Provided material:
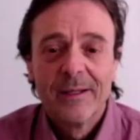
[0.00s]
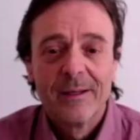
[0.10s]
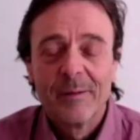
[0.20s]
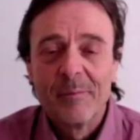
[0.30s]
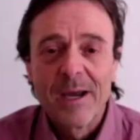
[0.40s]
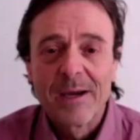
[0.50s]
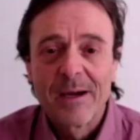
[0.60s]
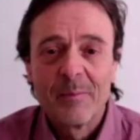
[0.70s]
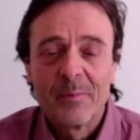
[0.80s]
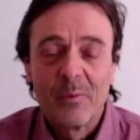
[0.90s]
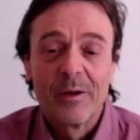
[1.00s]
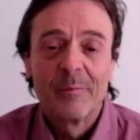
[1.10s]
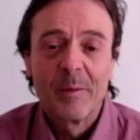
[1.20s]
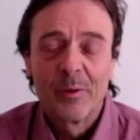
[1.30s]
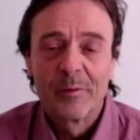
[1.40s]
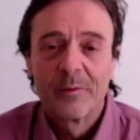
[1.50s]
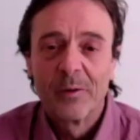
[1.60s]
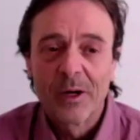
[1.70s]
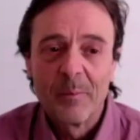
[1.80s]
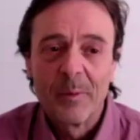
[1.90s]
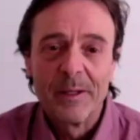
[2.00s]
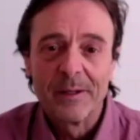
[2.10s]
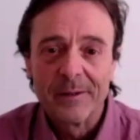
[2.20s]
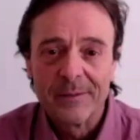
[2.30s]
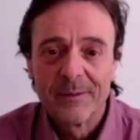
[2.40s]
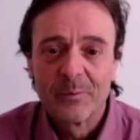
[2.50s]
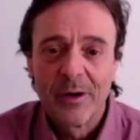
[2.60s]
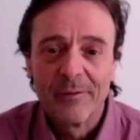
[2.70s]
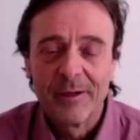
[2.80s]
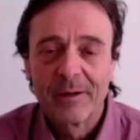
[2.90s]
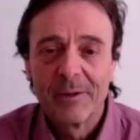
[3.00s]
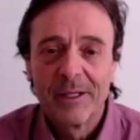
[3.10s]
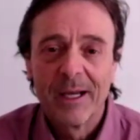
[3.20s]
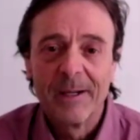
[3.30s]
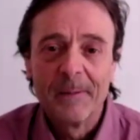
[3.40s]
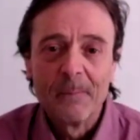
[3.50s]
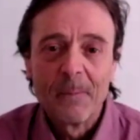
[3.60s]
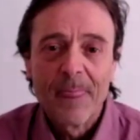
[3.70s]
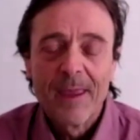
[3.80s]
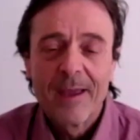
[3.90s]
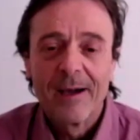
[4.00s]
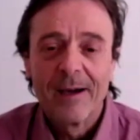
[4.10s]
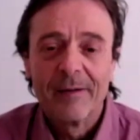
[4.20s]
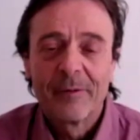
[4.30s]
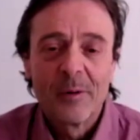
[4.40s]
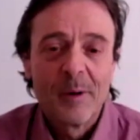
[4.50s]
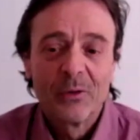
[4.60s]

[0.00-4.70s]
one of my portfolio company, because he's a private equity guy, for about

Instructions to follow: Without the pictures, repeat the listing above exactly.

Output for this exercise:
[0.00s]
[0.10s]
[0.20s]
[0.30s]
[0.40s]
[0.50s]
[0.60s]
[0.70s]
[0.80s]
[0.90s]
[1.00s]
[1.10s]
[1.20s]
[1.30s]
[1.40s]
[1.50s]
[1.60s]
[1.70s]
[1.80s]
[1.90s]
[2.00s]
[2.10s]
[2.20s]
[2.30s]
[2.40s]
[2.50s]
[2.60s]
[2.70s]
[2.80s]
[2.90s]
[3.00s]
[3.10s]
[3.20s]
[3.30s]
[3.40s]
[3.50s]
[3.60s]
[3.70s]
[3.80s]
[3.90s]
[4.00s]
[4.10s]
[4.20s]
[4.30s]
[4.40s]
[4.50s]
[4.60s]

[0.00-4.70s]
one of my portfolio company, because he's a private equity guy, for about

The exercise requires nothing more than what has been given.